**Assignment**
Set every entry down again exactly, excluding any pictures.

==== Data provided

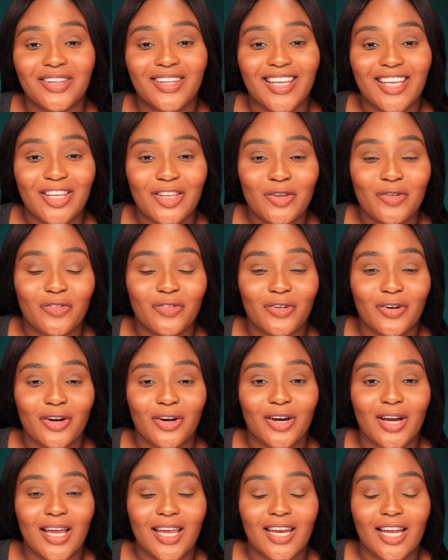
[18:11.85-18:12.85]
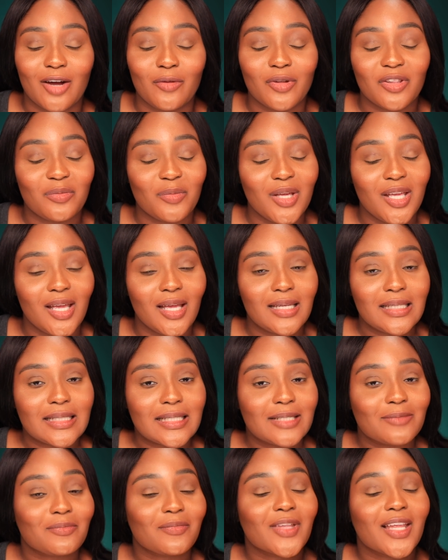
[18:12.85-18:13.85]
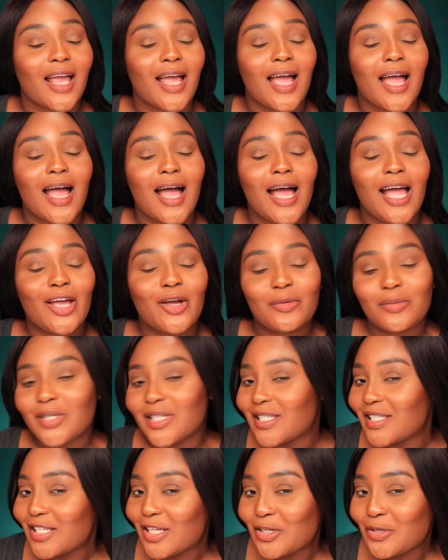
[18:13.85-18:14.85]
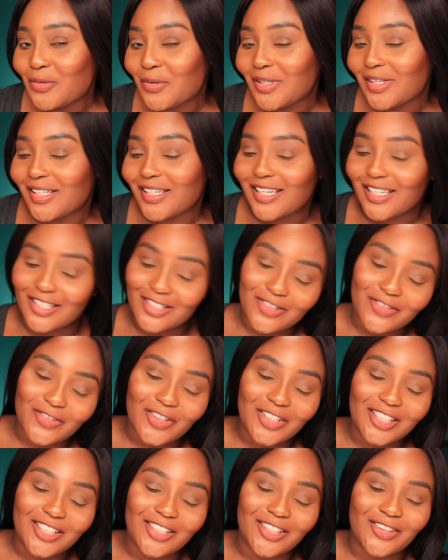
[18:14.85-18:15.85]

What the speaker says: Thank you for hanging out with me, and I hope to see you in the next one.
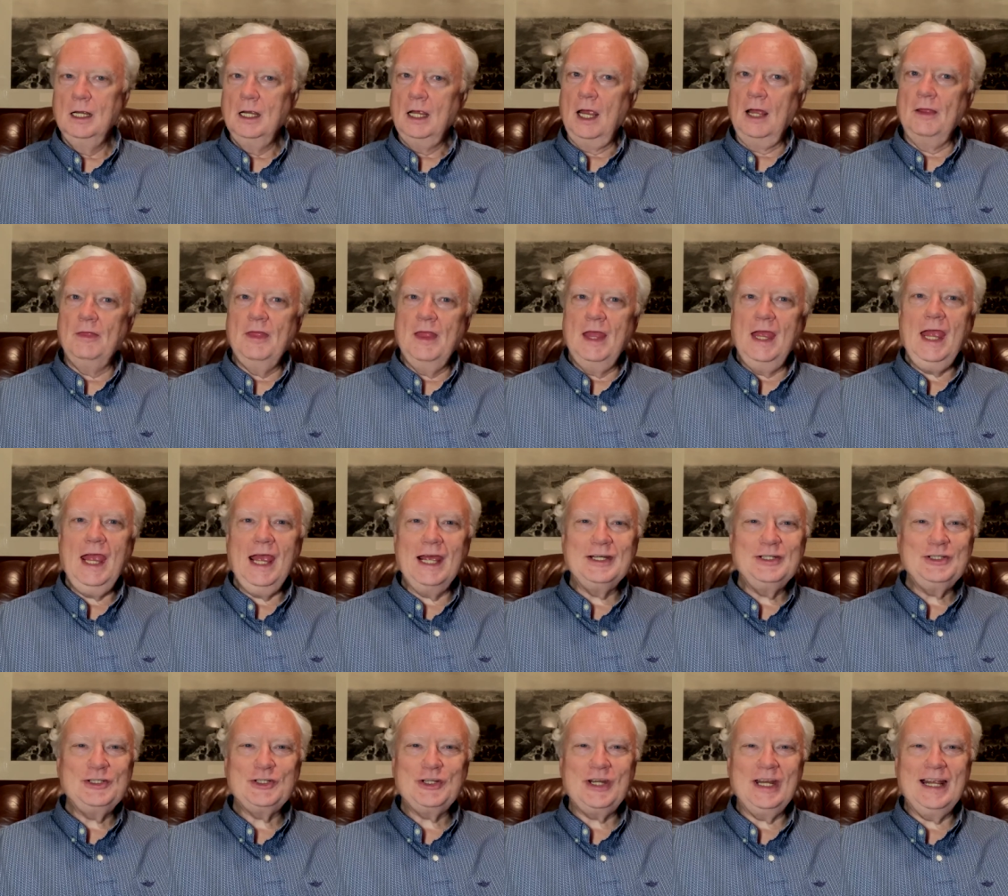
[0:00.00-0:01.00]
and
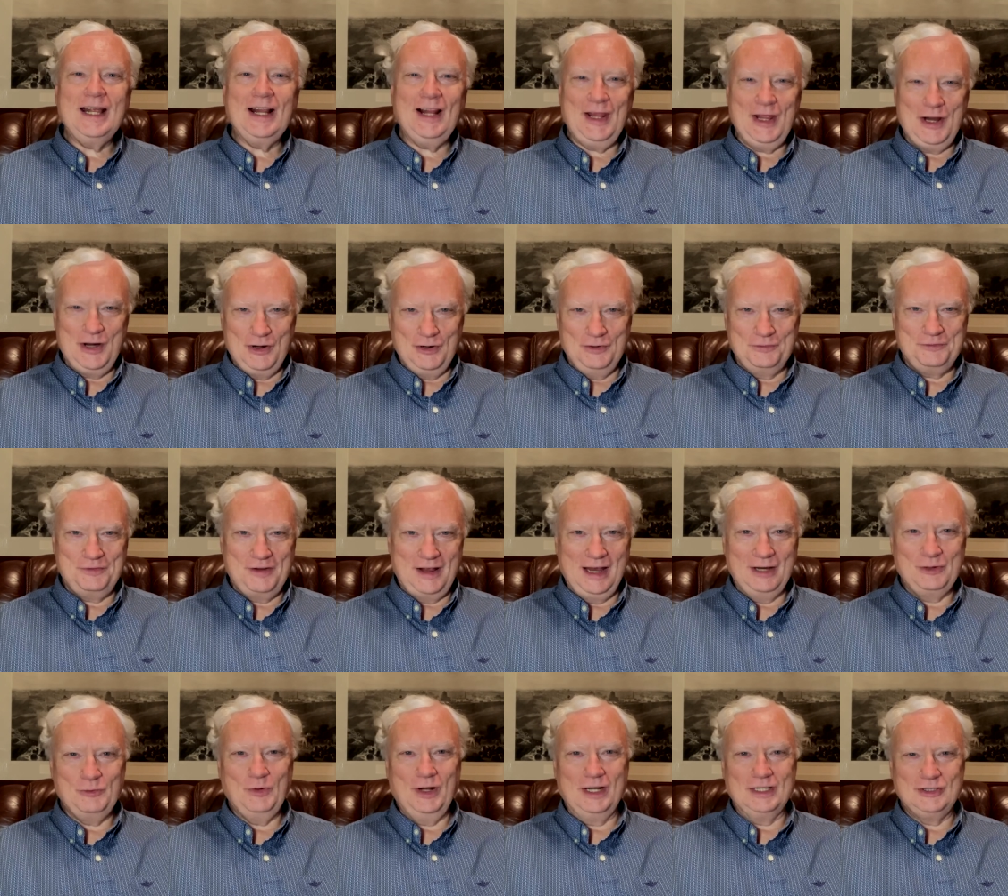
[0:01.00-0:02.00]
then she
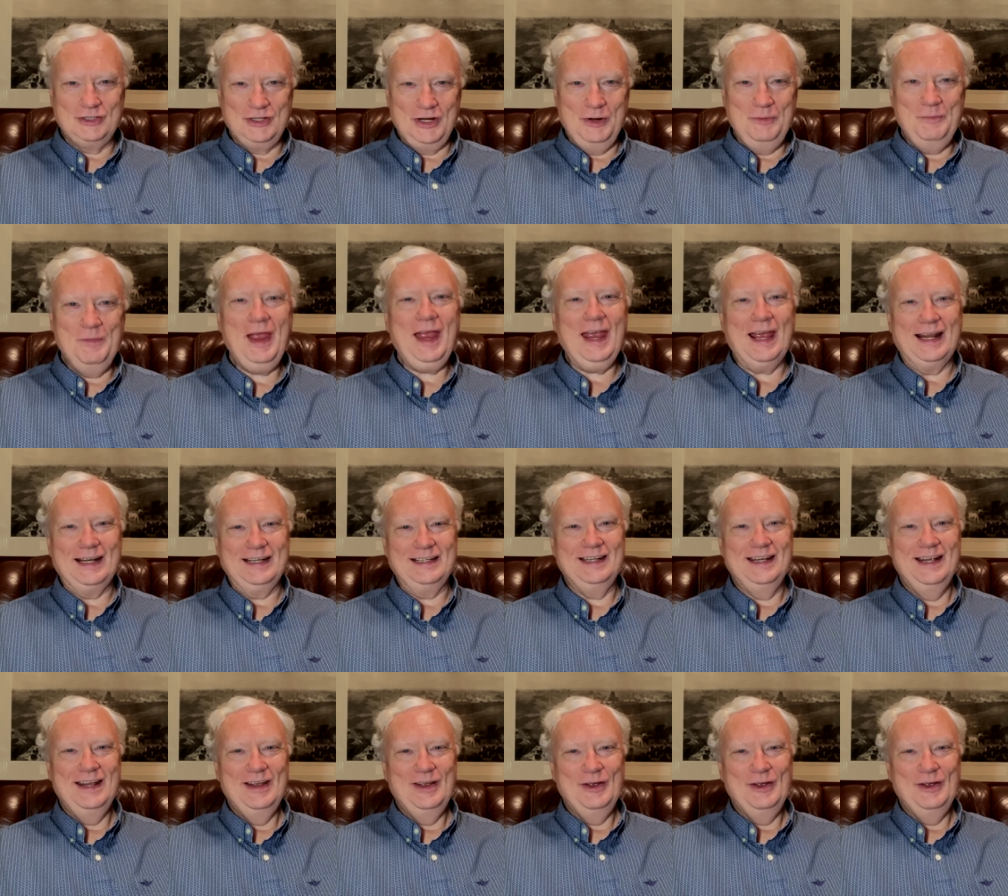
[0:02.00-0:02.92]
clarified what she meant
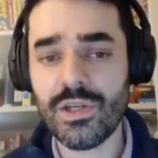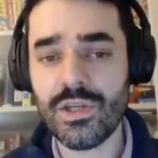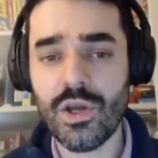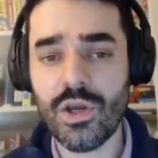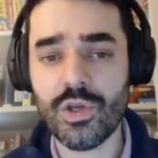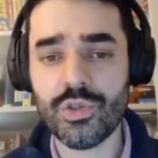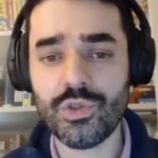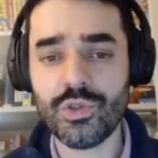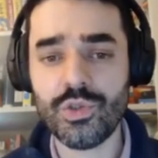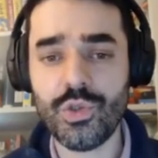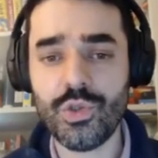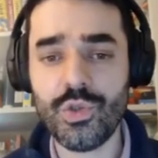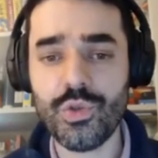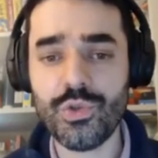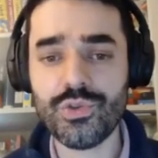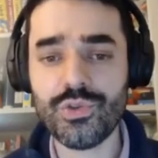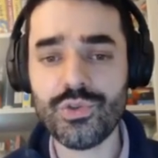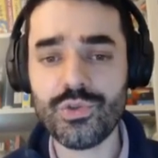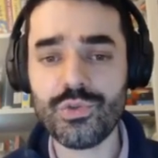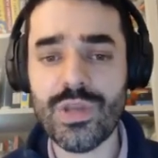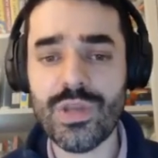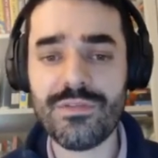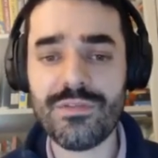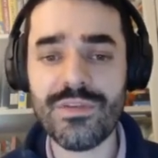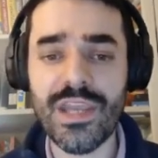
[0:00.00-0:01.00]
to use
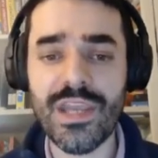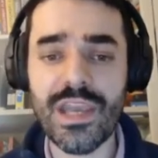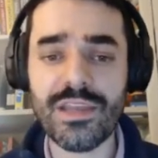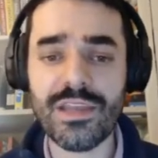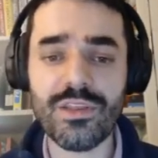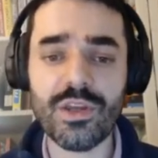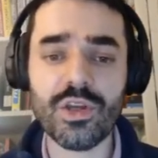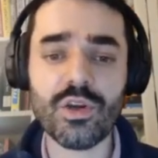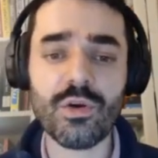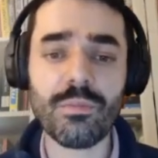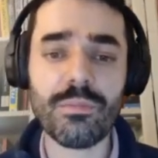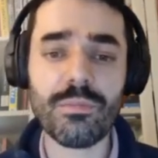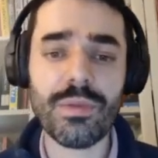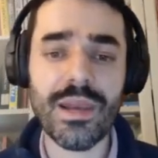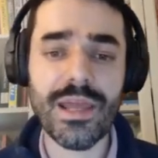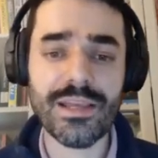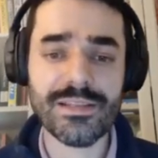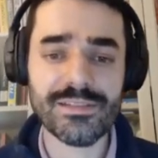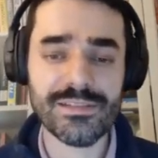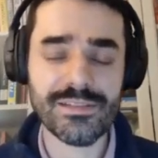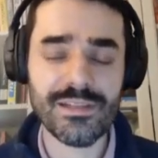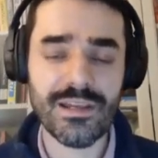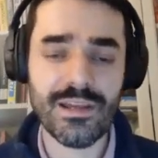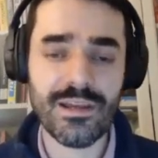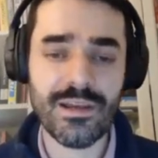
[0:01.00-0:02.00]
to navigate the
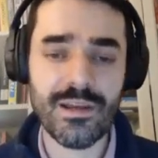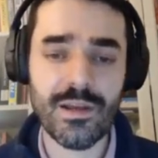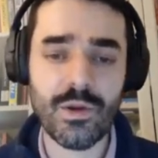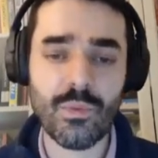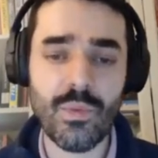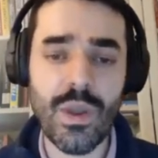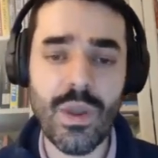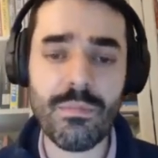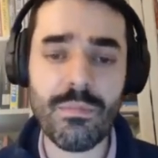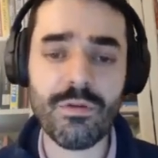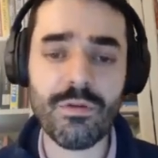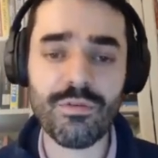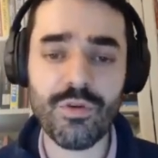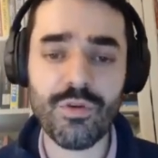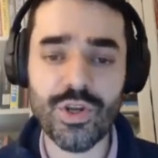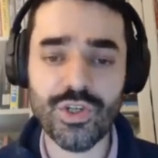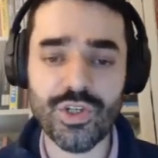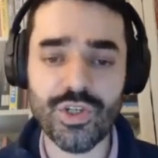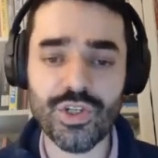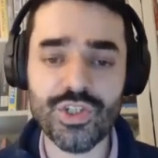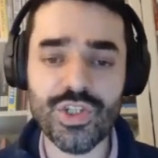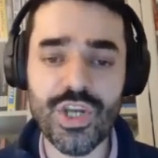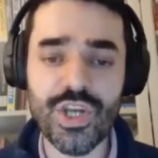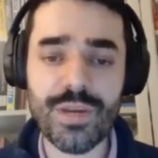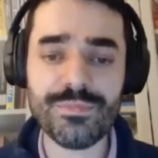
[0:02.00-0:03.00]
complex web of
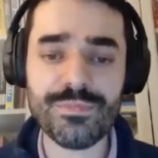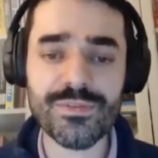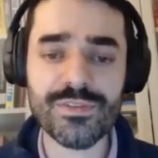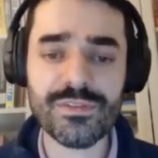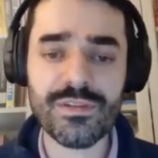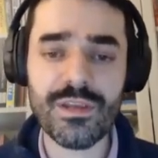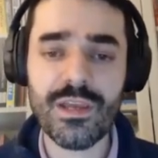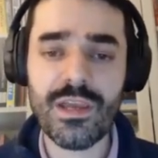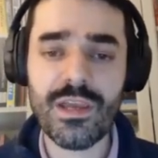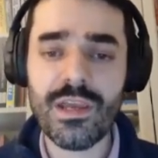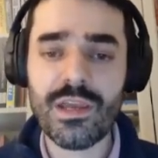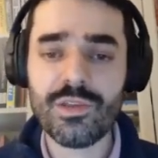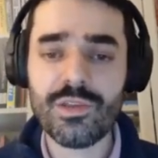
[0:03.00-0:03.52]
relationships,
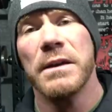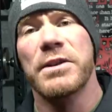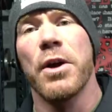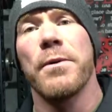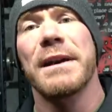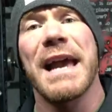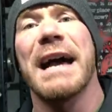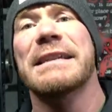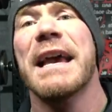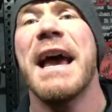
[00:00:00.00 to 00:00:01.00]
So
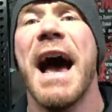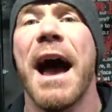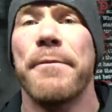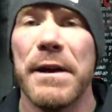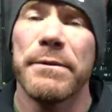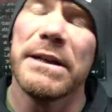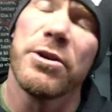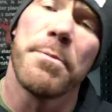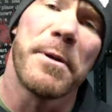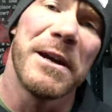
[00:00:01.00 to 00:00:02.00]
guys, I really, really
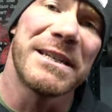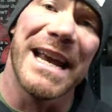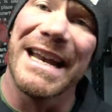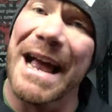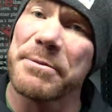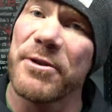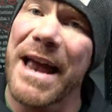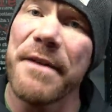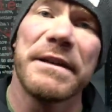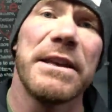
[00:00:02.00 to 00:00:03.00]
do appreciate
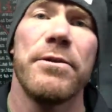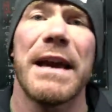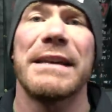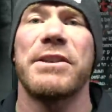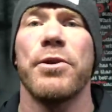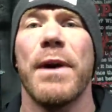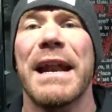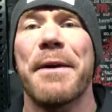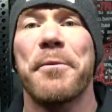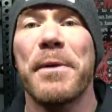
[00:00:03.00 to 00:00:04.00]
absolutely everything you guys do,
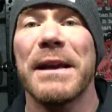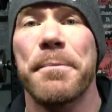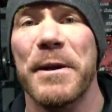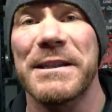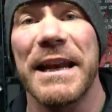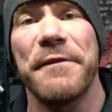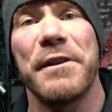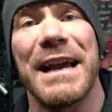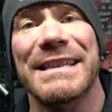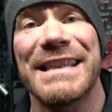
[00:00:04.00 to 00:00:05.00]
and I would really appreciate if
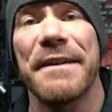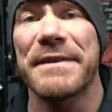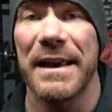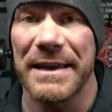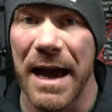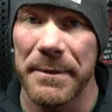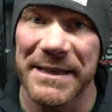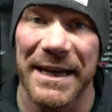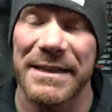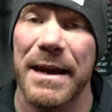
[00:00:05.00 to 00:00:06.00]
you guys left down in the comment
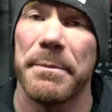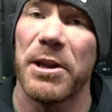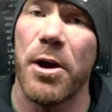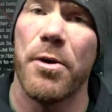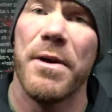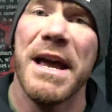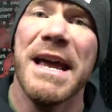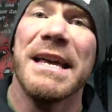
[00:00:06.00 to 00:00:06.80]
section down below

========

**Answer to the problem**
[18:11.85-18:12.85]
[18:12.85-18:13.85]
[18:13.85-18:14.85]
[18:14.85-18:15.85]

What the speaker says: Thank you for hanging out with me, and I hope to see you in the next one.
[0:00.00-0:01.00]
and
[0:01.00-0:02.00]
then she
[0:02.00-0:02.92]
clarified what she meant
[0:00.00-0:01.00]
to use
[0:01.00-0:02.00]
to navigate the
[0:02.00-0:03.00]
complex web of
[0:03.00-0:03.52]
relationships,
[00:00:00.00 to 00:00:01.00]
So
[00:00:01.00 to 00:00:02.00]
guys, I really, really
[00:00:02.00 to 00:00:03.00]
do appreciate
[00:00:03.00 to 00:00:04.00]
absolutely everything you guys do,
[00:00:04.00 to 00:00:05.00]
and I would really appreciate if
[00:00:05.00 to 00:00:06.00]
you guys left down in the comment
[00:00:06.00 to 00:00:06.80]
section down below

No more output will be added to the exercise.